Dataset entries
- - -
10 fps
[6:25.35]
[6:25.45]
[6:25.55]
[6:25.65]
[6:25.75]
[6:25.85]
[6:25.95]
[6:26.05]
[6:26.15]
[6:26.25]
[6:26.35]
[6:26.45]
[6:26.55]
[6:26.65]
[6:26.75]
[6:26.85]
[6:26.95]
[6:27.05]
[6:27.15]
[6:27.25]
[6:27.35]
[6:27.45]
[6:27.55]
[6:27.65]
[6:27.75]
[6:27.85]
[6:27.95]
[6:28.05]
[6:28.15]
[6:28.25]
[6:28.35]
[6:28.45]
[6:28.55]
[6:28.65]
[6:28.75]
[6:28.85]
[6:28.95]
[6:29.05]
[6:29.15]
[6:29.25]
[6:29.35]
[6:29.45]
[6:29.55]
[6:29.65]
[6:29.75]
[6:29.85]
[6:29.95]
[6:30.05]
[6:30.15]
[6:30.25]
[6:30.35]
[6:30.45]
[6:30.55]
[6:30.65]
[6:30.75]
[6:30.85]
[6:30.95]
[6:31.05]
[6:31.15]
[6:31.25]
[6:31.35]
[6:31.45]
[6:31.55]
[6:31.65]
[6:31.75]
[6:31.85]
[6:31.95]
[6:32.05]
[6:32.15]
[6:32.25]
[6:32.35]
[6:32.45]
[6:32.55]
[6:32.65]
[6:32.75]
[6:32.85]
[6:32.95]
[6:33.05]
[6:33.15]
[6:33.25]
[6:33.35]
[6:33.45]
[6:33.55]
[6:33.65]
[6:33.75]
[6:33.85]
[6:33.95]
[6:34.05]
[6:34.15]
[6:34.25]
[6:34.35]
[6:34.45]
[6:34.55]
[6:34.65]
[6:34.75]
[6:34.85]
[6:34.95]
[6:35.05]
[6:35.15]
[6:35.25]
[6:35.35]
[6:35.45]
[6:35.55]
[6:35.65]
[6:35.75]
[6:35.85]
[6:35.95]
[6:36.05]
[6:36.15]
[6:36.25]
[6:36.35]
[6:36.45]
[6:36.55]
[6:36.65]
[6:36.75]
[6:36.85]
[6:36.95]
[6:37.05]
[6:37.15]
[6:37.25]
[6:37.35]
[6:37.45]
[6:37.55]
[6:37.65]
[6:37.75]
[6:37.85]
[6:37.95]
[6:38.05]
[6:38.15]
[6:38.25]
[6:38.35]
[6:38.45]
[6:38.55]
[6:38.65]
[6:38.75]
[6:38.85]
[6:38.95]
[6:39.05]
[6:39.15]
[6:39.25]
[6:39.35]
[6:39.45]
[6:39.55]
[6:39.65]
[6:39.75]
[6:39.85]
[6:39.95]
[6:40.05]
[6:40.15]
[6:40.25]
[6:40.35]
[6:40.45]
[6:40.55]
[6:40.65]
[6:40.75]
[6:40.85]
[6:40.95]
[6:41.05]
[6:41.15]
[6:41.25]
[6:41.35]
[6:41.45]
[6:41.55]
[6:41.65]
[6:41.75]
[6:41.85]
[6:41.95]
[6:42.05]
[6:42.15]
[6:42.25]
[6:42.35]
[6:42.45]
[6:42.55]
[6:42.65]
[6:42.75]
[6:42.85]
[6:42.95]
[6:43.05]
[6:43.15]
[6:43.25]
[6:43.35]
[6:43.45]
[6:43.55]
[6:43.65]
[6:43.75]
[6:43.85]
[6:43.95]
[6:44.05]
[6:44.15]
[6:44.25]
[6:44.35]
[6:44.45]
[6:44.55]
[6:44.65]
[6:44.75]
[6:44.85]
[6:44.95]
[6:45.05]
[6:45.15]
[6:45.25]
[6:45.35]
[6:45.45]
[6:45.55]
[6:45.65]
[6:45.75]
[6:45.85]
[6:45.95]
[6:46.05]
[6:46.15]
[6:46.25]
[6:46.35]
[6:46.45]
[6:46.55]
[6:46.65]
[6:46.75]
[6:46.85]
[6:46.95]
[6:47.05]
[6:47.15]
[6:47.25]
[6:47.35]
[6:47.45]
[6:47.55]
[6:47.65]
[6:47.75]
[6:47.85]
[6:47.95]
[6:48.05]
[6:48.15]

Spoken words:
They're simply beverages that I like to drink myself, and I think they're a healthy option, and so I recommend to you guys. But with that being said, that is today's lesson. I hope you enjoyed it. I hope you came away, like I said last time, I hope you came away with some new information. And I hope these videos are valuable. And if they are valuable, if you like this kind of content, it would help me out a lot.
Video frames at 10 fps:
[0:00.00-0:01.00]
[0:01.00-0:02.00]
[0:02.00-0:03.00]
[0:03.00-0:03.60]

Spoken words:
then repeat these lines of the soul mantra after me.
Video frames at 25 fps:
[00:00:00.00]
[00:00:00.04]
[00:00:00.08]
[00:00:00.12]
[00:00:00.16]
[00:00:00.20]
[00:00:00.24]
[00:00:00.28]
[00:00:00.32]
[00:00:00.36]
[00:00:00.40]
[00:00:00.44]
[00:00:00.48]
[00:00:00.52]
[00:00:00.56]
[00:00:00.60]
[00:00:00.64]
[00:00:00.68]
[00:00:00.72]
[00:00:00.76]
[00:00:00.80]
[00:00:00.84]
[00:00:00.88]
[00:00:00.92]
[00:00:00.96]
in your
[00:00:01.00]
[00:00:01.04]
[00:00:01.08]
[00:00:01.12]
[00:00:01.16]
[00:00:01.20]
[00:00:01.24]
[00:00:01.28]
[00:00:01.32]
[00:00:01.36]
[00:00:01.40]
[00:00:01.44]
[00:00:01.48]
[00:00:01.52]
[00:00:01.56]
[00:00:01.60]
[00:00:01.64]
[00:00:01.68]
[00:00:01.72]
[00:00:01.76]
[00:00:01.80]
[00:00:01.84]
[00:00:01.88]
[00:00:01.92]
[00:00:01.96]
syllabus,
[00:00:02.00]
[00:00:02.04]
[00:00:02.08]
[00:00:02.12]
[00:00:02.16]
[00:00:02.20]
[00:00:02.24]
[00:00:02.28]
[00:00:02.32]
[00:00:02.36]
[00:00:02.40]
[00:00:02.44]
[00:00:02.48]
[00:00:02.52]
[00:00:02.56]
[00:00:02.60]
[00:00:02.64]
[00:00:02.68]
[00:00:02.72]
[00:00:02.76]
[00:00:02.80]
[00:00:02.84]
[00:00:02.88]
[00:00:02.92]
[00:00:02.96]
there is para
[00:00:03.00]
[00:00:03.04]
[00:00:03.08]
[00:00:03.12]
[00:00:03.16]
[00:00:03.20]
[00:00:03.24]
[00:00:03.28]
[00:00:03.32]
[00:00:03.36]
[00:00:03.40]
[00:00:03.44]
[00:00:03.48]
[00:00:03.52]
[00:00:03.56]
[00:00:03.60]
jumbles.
- - -
Problem description →
Produce an exact copy of all the records.

Your response →
10 fps
[6:25.35]
[6:25.45]
[6:25.55]
[6:25.65]
[6:25.75]
[6:25.85]
[6:25.95]
[6:26.05]
[6:26.15]
[6:26.25]
[6:26.35]
[6:26.45]
[6:26.55]
[6:26.65]
[6:26.75]
[6:26.85]
[6:26.95]
[6:27.05]
[6:27.15]
[6:27.25]
[6:27.35]
[6:27.45]
[6:27.55]
[6:27.65]
[6:27.75]
[6:27.85]
[6:27.95]
[6:28.05]
[6:28.15]
[6:28.25]
[6:28.35]
[6:28.45]
[6:28.55]
[6:28.65]
[6:28.75]
[6:28.85]
[6:28.95]
[6:29.05]
[6:29.15]
[6:29.25]
[6:29.35]
[6:29.45]
[6:29.55]
[6:29.65]
[6:29.75]
[6:29.85]
[6:29.95]
[6:30.05]
[6:30.15]
[6:30.25]
[6:30.35]
[6:30.45]
[6:30.55]
[6:30.65]
[6:30.75]
[6:30.85]
[6:30.95]
[6:31.05]
[6:31.15]
[6:31.25]
[6:31.35]
[6:31.45]
[6:31.55]
[6:31.65]
[6:31.75]
[6:31.85]
[6:31.95]
[6:32.05]
[6:32.15]
[6:32.25]
[6:32.35]
[6:32.45]
[6:32.55]
[6:32.65]
[6:32.75]
[6:32.85]
[6:32.95]
[6:33.05]
[6:33.15]
[6:33.25]
[6:33.35]
[6:33.45]
[6:33.55]
[6:33.65]
[6:33.75]
[6:33.85]
[6:33.95]
[6:34.05]
[6:34.15]
[6:34.25]
[6:34.35]
[6:34.45]
[6:34.55]
[6:34.65]
[6:34.75]
[6:34.85]
[6:34.95]
[6:35.05]
[6:35.15]
[6:35.25]
[6:35.35]
[6:35.45]
[6:35.55]
[6:35.65]
[6:35.75]
[6:35.85]
[6:35.95]
[6:36.05]
[6:36.15]
[6:36.25]
[6:36.35]
[6:36.45]
[6:36.55]
[6:36.65]
[6:36.75]
[6:36.85]
[6:36.95]
[6:37.05]
[6:37.15]
[6:37.25]
[6:37.35]
[6:37.45]
[6:37.55]
[6:37.65]
[6:37.75]
[6:37.85]
[6:37.95]
[6:38.05]
[6:38.15]
[6:38.25]
[6:38.35]
[6:38.45]
[6:38.55]
[6:38.65]
[6:38.75]
[6:38.85]
[6:38.95]
[6:39.05]
[6:39.15]
[6:39.25]
[6:39.35]
[6:39.45]
[6:39.55]
[6:39.65]
[6:39.75]
[6:39.85]
[6:39.95]
[6:40.05]
[6:40.15]
[6:40.25]
[6:40.35]
[6:40.45]
[6:40.55]
[6:40.65]
[6:40.75]
[6:40.85]
[6:40.95]
[6:41.05]
[6:41.15]
[6:41.25]
[6:41.35]
[6:41.45]
[6:41.55]
[6:41.65]
[6:41.75]
[6:41.85]
[6:41.95]
[6:42.05]
[6:42.15]
[6:42.25]
[6:42.35]
[6:42.45]
[6:42.55]
[6:42.65]
[6:42.75]
[6:42.85]
[6:42.95]
[6:43.05]
[6:43.15]
[6:43.25]
[6:43.35]
[6:43.45]
[6:43.55]
[6:43.65]
[6:43.75]
[6:43.85]
[6:43.95]
[6:44.05]
[6:44.15]
[6:44.25]
[6:44.35]
[6:44.45]
[6:44.55]
[6:44.65]
[6:44.75]
[6:44.85]
[6:44.95]
[6:45.05]
[6:45.15]
[6:45.25]
[6:45.35]
[6:45.45]
[6:45.55]
[6:45.65]
[6:45.75]
[6:45.85]
[6:45.95]
[6:46.05]
[6:46.15]
[6:46.25]
[6:46.35]
[6:46.45]
[6:46.55]
[6:46.65]
[6:46.75]
[6:46.85]
[6:46.95]
[6:47.05]
[6:47.15]
[6:47.25]
[6:47.35]
[6:47.45]
[6:47.55]
[6:47.65]
[6:47.75]
[6:47.85]
[6:47.95]
[6:48.05]
[6:48.15]

Spoken words:
They're simply beverages that I like to drink myself, and I think they're a healthy option, and so I recommend to you guys. But with that being said, that is today's lesson. I hope you enjoyed it. I hope you came away, like I said last time, I hope you came away with some new information. And I hope these videos are valuable. And if they are valuable, if you like this kind of content, it would help me out a lot.
Video frames at 10 fps:
[0:00.00-0:01.00]
[0:01.00-0:02.00]
[0:02.00-0:03.00]
[0:03.00-0:03.60]

Spoken words:
then repeat these lines of the soul mantra after me.
Video frames at 25 fps:
[00:00:00.00]
[00:00:00.04]
[00:00:00.08]
[00:00:00.12]
[00:00:00.16]
[00:00:00.20]
[00:00:00.24]
[00:00:00.28]
[00:00:00.32]
[00:00:00.36]
[00:00:00.40]
[00:00:00.44]
[00:00:00.48]
[00:00:00.52]
[00:00:00.56]
[00:00:00.60]
[00:00:00.64]
[00:00:00.68]
[00:00:00.72]
[00:00:00.76]
[00:00:00.80]
[00:00:00.84]
[00:00:00.88]
[00:00:00.92]
[00:00:00.96]
in your
[00:00:01.00]
[00:00:01.04]
[00:00:01.08]
[00:00:01.12]
[00:00:01.16]
[00:00:01.20]
[00:00:01.24]
[00:00:01.28]
[00:00:01.32]
[00:00:01.36]
[00:00:01.40]
[00:00:01.44]
[00:00:01.48]
[00:00:01.52]
[00:00:01.56]
[00:00:01.60]
[00:00:01.64]
[00:00:01.68]
[00:00:01.72]
[00:00:01.76]
[00:00:01.80]
[00:00:01.84]
[00:00:01.88]
[00:00:01.92]
[00:00:01.96]
syllabus,
[00:00:02.00]
[00:00:02.04]
[00:00:02.08]
[00:00:02.12]
[00:00:02.16]
[00:00:02.20]
[00:00:02.24]
[00:00:02.28]
[00:00:02.32]
[00:00:02.36]
[00:00:02.40]
[00:00:02.44]
[00:00:02.48]
[00:00:02.52]
[00:00:02.56]
[00:00:02.60]
[00:00:02.64]
[00:00:02.68]
[00:00:02.72]
[00:00:02.76]
[00:00:02.80]
[00:00:02.84]
[00:00:02.88]
[00:00:02.92]
[00:00:02.96]
there is para
[00:00:03.00]
[00:00:03.04]
[00:00:03.08]
[00:00:03.12]
[00:00:03.16]
[00:00:03.20]
[00:00:03.24]
[00:00:03.28]
[00:00:03.32]
[00:00:03.36]
[00:00:03.40]
[00:00:03.44]
[00:00:03.48]
[00:00:03.52]
[00:00:03.56]
[00:00:03.60]
jumbles.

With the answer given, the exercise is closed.